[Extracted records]
■ ■ ■ ■ ■
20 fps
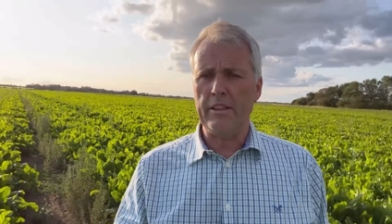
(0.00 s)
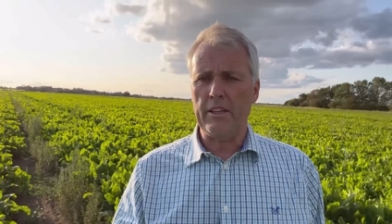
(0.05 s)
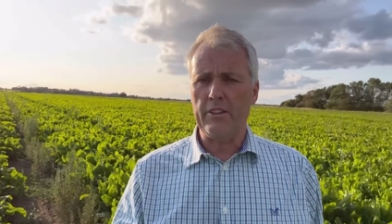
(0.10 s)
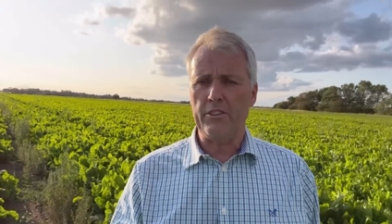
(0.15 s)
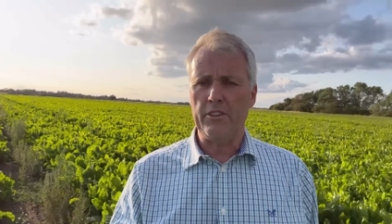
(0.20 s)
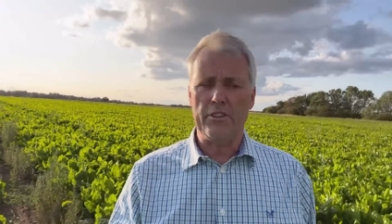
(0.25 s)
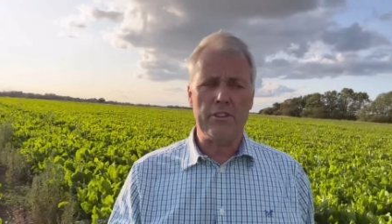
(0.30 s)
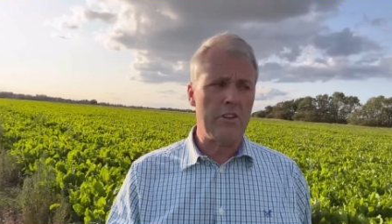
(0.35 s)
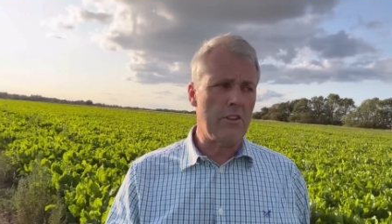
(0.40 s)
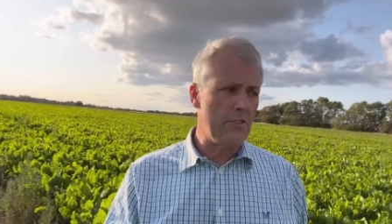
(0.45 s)
This
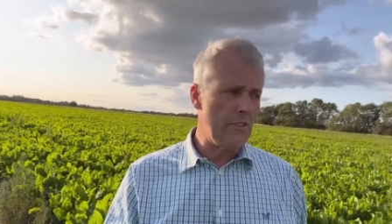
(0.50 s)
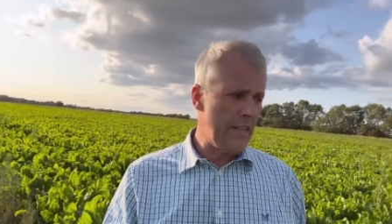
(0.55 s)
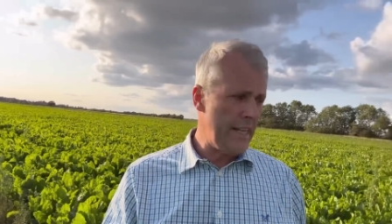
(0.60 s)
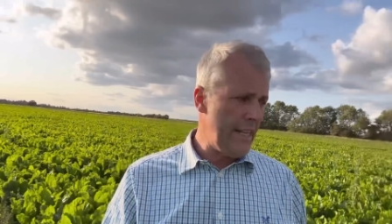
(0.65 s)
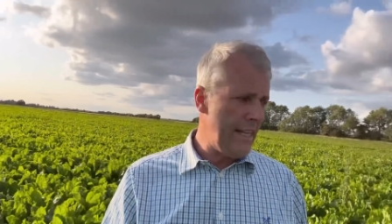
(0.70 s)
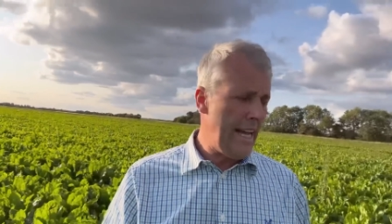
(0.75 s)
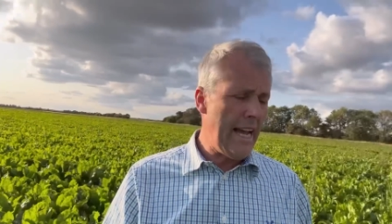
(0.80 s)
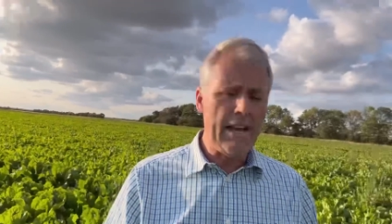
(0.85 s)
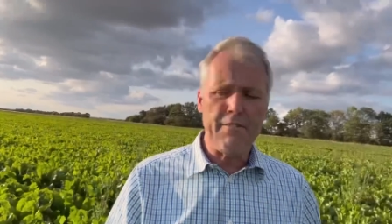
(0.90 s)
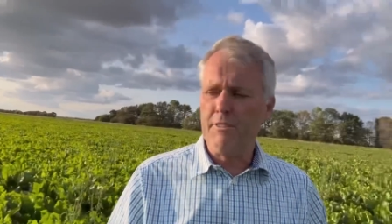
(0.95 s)
is on
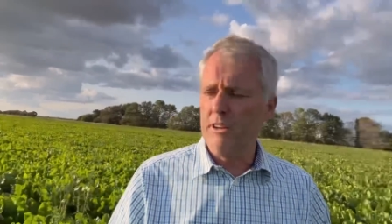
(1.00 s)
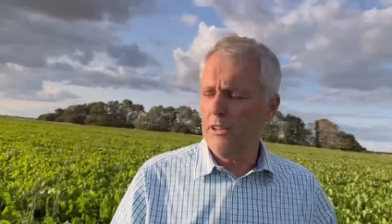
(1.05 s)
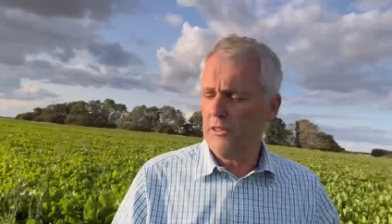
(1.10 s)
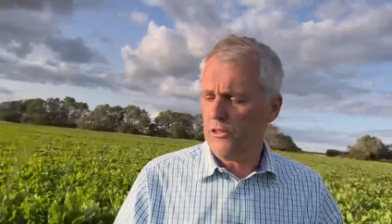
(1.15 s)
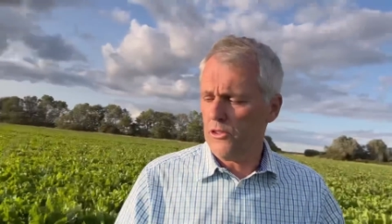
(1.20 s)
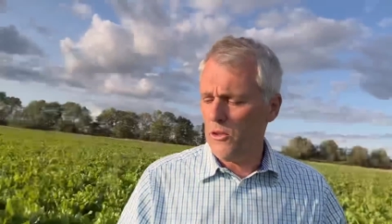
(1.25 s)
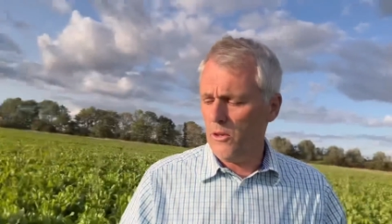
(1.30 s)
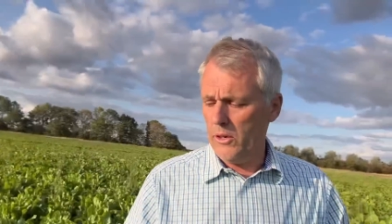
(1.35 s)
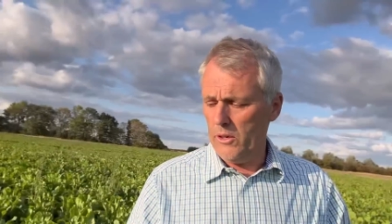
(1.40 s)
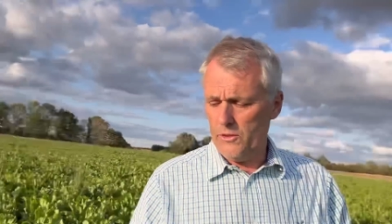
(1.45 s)
the heavier
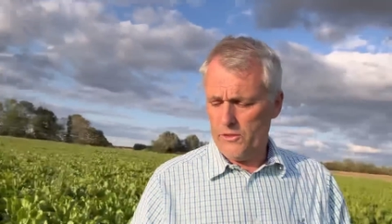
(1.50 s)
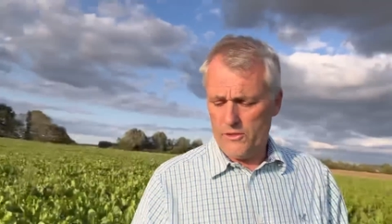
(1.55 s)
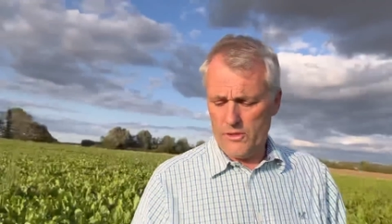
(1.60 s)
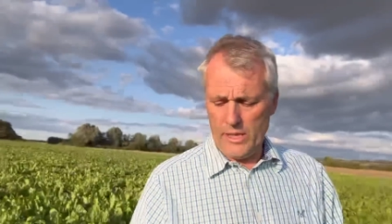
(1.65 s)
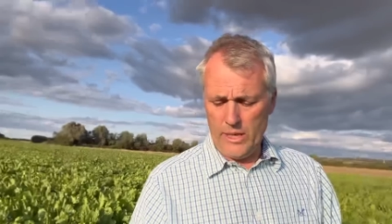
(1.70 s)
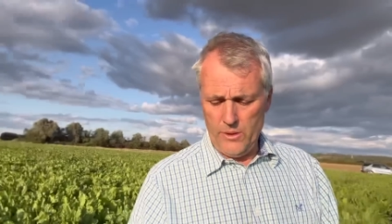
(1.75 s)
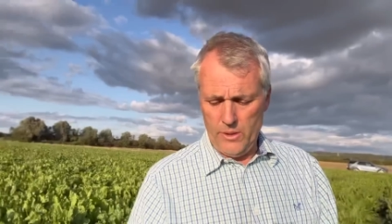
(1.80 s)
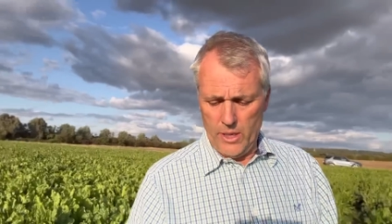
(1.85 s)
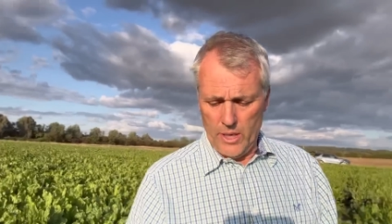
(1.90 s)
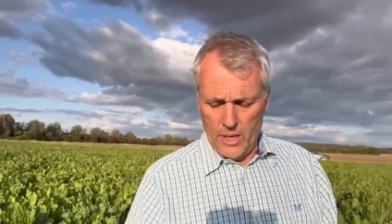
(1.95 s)
soils,
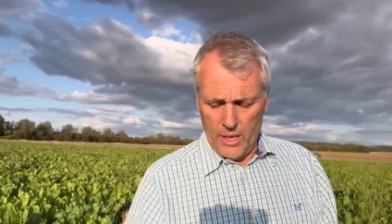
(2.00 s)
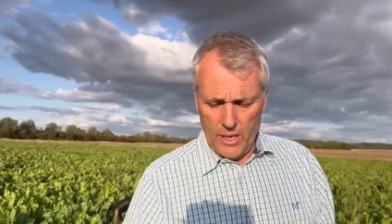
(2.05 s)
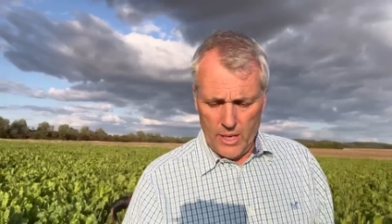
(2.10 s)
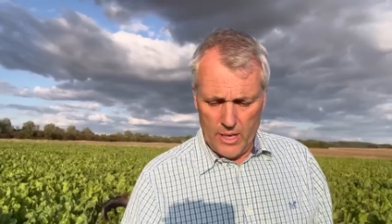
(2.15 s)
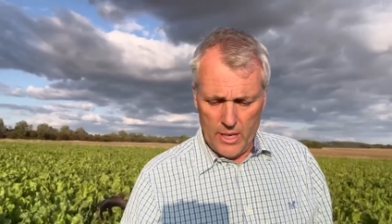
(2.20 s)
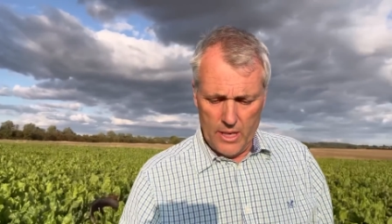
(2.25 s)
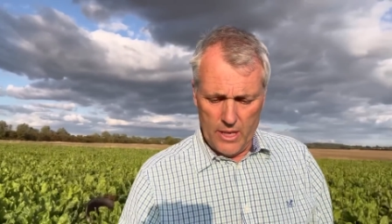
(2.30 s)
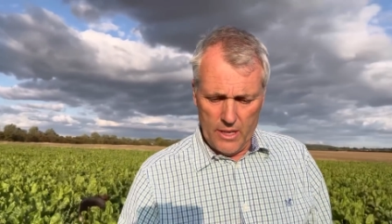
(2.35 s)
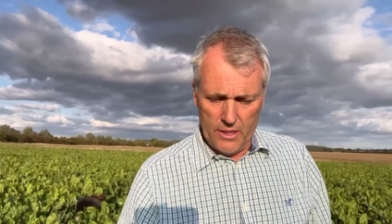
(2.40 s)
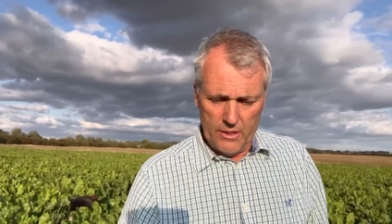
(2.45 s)
so uh,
■ ■ ■ ■ ■
▸ TRY IT:
Across all the lines above, repeat the wording exactly and omit the pictures.

▸ OUTPUT OF THE TASK:
20 fps
(0.00 s)
(0.05 s)
(0.10 s)
(0.15 s)
(0.20 s)
(0.25 s)
(0.30 s)
(0.35 s)
(0.40 s)
(0.45 s)
This
(0.50 s)
(0.55 s)
(0.60 s)
(0.65 s)
(0.70 s)
(0.75 s)
(0.80 s)
(0.85 s)
(0.90 s)
(0.95 s)
is on
(1.00 s)
(1.05 s)
(1.10 s)
(1.15 s)
(1.20 s)
(1.25 s)
(1.30 s)
(1.35 s)
(1.40 s)
(1.45 s)
the heavier
(1.50 s)
(1.55 s)
(1.60 s)
(1.65 s)
(1.70 s)
(1.75 s)
(1.80 s)
(1.85 s)
(1.90 s)
(1.95 s)
soils,
(2.00 s)
(2.05 s)
(2.10 s)
(2.15 s)
(2.20 s)
(2.25 s)
(2.30 s)
(2.35 s)
(2.40 s)
(2.45 s)
so uh,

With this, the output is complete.